* _Exercise_:
Copy out the data in full and exactly, passing over the pictures.

* _Dataset content_:

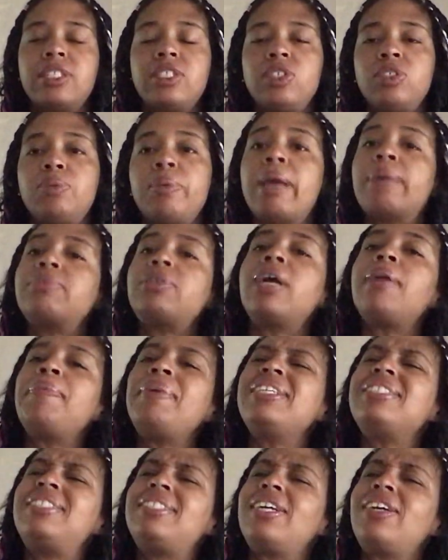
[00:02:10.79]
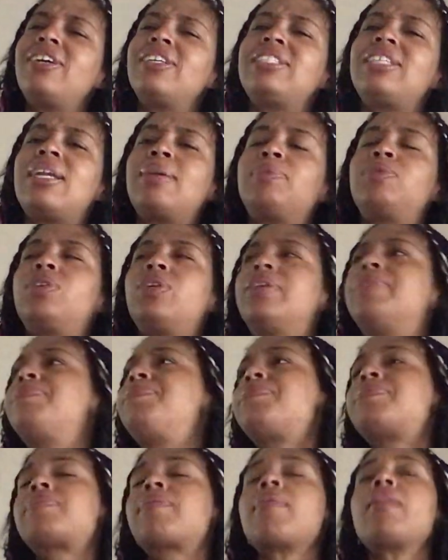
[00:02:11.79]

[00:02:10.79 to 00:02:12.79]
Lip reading: Excuse me. I'm trying to be serious and I'm drilling.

* _Response area_:
[00:02:10.79]
[00:02:11.79]

[00:02:10.79 to 00:02:12.79]
Lip reading: Excuse me. I'm trying to be serious and I'm drilling.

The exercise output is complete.